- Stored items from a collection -
# # # # #

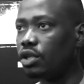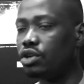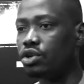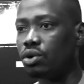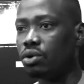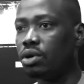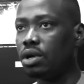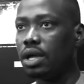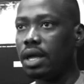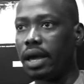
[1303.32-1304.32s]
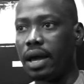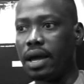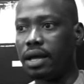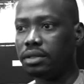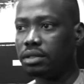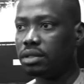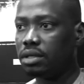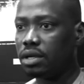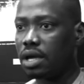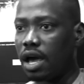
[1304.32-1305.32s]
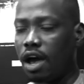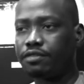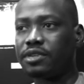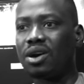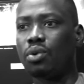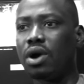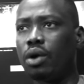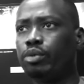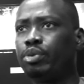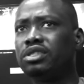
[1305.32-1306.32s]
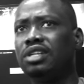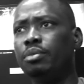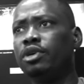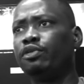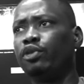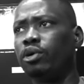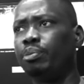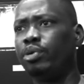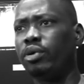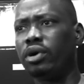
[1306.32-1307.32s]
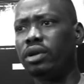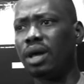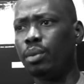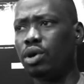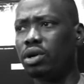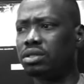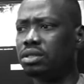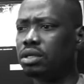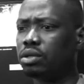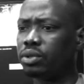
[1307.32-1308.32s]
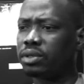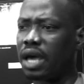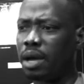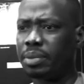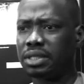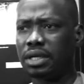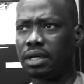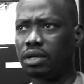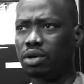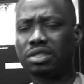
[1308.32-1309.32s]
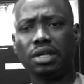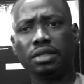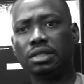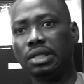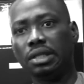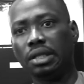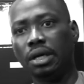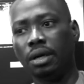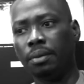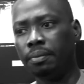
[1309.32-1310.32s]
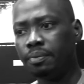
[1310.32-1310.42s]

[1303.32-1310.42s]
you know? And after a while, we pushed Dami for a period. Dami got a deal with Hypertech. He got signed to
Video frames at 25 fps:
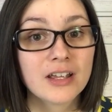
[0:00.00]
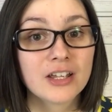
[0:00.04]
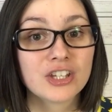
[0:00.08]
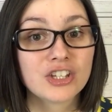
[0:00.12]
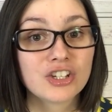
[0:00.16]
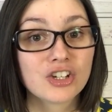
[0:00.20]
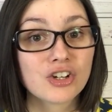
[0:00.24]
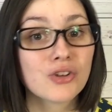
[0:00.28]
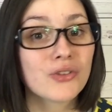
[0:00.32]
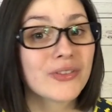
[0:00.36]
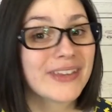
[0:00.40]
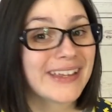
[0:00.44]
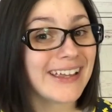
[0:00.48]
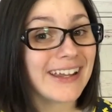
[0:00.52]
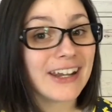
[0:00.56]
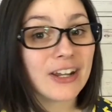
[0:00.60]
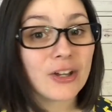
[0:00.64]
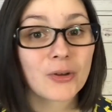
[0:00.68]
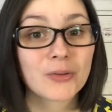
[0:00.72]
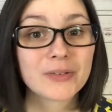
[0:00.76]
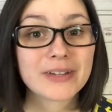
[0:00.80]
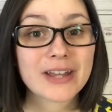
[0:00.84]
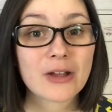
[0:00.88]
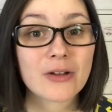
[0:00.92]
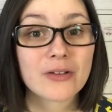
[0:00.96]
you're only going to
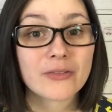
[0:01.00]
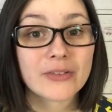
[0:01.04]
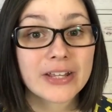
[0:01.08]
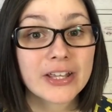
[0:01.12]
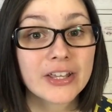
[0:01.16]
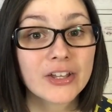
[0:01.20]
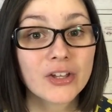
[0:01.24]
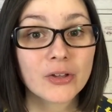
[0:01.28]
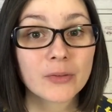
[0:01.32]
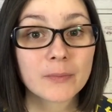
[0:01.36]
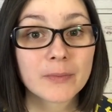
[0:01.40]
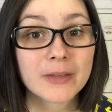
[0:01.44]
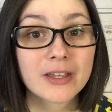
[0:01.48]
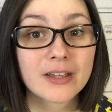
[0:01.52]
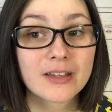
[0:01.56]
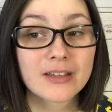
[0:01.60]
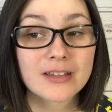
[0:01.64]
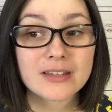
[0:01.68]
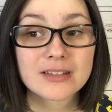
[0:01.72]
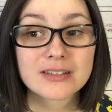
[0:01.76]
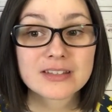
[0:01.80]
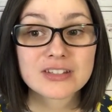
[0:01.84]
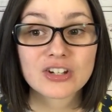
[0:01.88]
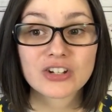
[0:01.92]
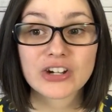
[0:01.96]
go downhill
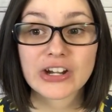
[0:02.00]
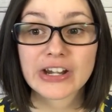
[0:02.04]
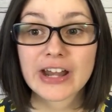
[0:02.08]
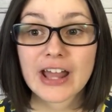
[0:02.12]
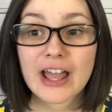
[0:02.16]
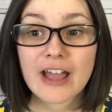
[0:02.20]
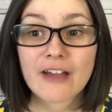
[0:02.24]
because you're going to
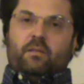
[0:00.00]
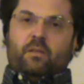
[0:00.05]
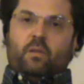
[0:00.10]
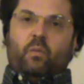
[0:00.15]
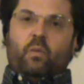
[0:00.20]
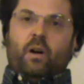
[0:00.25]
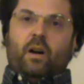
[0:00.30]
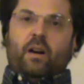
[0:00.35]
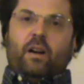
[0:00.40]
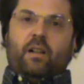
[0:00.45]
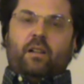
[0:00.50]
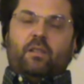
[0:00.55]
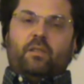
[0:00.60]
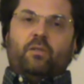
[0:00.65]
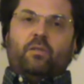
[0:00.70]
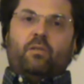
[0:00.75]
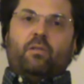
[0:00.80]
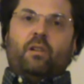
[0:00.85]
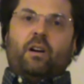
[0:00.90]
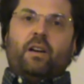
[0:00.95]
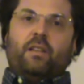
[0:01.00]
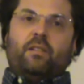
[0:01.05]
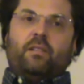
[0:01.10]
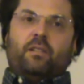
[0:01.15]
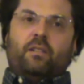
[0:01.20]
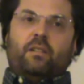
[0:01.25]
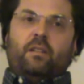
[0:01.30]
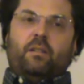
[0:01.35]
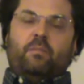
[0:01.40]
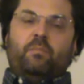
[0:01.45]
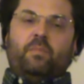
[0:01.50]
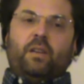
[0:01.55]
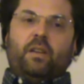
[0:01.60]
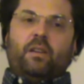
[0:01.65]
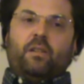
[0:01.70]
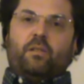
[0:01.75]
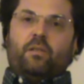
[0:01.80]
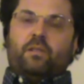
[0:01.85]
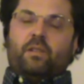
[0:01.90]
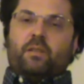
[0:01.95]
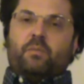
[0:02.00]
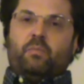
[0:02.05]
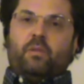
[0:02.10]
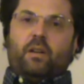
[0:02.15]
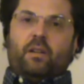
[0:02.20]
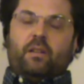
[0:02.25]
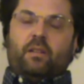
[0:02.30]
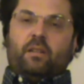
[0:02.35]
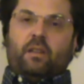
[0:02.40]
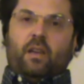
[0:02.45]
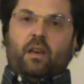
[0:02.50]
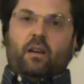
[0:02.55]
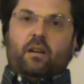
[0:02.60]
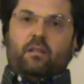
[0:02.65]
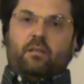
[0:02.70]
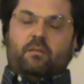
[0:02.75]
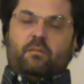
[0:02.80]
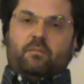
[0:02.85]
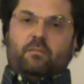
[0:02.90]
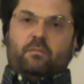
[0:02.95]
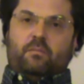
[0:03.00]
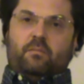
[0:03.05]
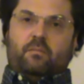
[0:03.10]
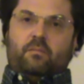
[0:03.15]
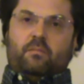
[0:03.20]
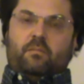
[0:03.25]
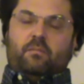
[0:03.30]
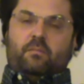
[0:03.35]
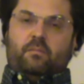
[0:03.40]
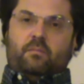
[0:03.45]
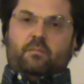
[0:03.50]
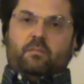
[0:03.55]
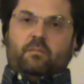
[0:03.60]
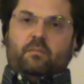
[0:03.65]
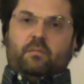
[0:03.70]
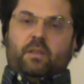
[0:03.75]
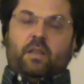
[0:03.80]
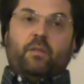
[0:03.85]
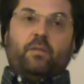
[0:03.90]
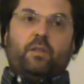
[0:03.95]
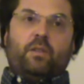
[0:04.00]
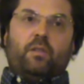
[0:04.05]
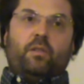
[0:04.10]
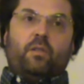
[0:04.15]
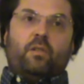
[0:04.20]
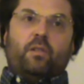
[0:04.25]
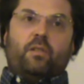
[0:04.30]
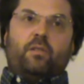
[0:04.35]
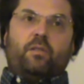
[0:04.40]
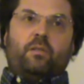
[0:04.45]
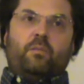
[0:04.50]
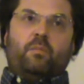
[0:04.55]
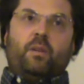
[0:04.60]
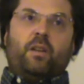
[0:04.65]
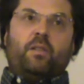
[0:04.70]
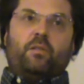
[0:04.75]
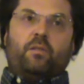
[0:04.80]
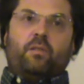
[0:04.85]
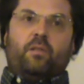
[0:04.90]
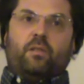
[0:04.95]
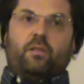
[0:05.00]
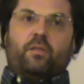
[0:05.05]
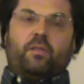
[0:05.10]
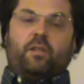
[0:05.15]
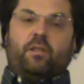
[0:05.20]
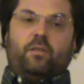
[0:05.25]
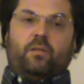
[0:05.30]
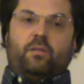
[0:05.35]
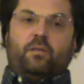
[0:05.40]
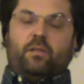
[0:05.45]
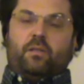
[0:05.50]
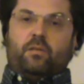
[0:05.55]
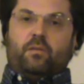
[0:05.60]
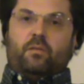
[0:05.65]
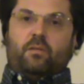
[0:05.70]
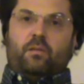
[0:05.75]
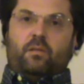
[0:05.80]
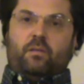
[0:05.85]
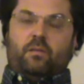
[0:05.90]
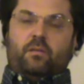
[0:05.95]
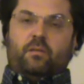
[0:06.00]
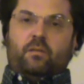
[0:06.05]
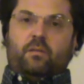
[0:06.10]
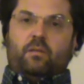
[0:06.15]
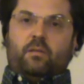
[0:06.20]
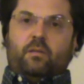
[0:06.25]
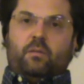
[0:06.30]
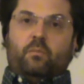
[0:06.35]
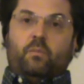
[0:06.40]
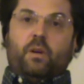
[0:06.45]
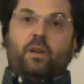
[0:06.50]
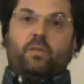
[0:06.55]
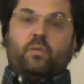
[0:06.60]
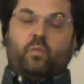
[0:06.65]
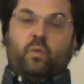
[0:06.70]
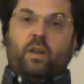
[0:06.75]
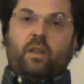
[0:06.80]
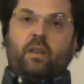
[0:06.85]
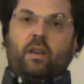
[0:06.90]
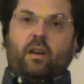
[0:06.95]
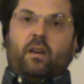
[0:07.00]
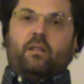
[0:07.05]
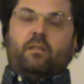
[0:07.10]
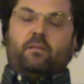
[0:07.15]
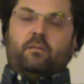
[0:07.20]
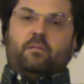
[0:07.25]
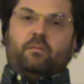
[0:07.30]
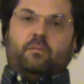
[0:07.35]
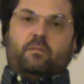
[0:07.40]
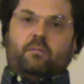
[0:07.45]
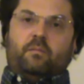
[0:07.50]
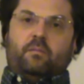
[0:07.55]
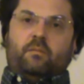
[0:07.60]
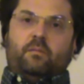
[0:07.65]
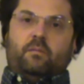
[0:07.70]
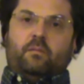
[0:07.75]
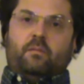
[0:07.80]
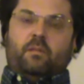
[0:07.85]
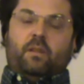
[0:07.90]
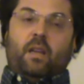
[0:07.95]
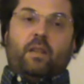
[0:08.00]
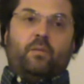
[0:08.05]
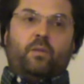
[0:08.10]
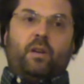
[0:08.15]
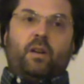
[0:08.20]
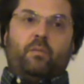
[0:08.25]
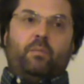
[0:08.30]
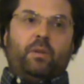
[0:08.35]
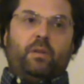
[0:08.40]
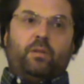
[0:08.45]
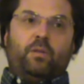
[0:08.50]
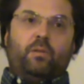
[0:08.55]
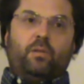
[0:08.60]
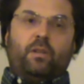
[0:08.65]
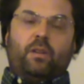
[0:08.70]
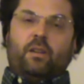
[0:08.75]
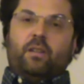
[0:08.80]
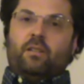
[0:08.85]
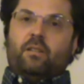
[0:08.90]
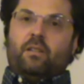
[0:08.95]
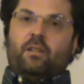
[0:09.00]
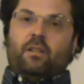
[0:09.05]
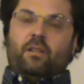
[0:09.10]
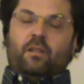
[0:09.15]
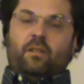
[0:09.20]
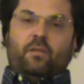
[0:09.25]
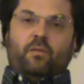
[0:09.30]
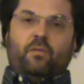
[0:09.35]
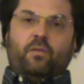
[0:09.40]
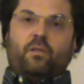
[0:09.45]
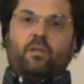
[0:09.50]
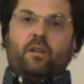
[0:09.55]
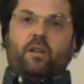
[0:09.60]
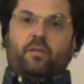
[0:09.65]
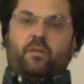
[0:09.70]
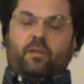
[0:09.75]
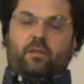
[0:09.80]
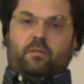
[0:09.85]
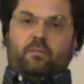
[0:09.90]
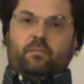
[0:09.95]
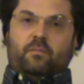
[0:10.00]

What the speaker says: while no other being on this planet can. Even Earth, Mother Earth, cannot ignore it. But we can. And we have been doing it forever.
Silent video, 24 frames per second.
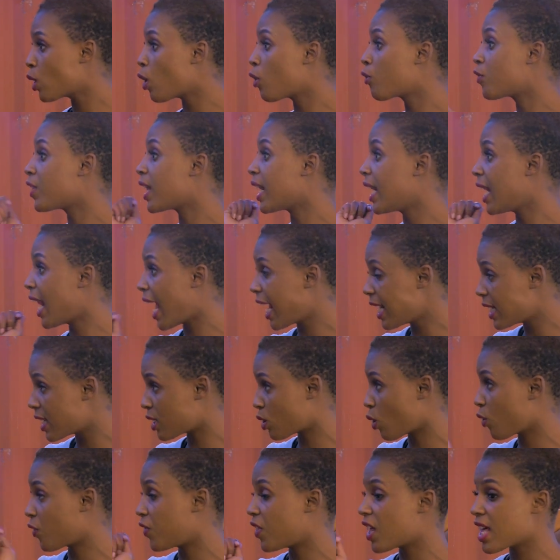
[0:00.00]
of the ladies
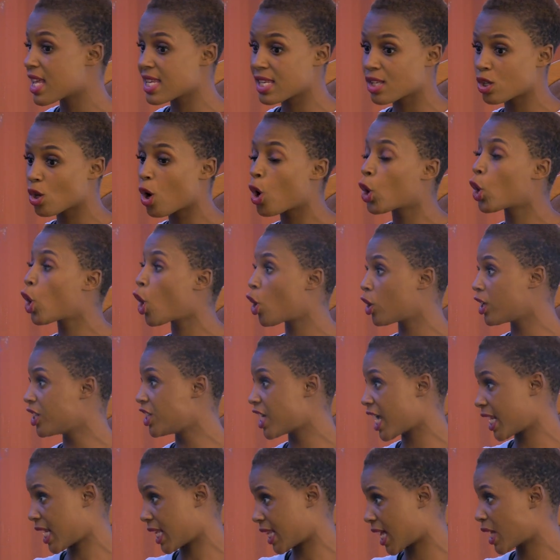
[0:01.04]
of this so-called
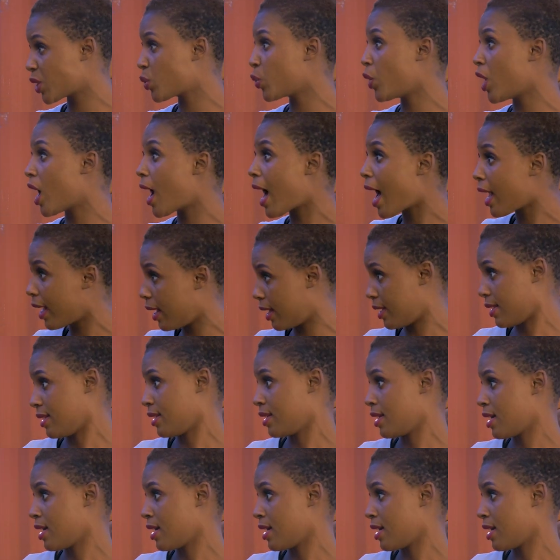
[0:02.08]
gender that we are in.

# # # # #

- WHAT YOU SHOULD DO -
For every line of the data above that contains "frames", copy that line.

- RESPONSE TO THIS TASK -
Video frames at 25 fps:
Silent video, 24 frames per second.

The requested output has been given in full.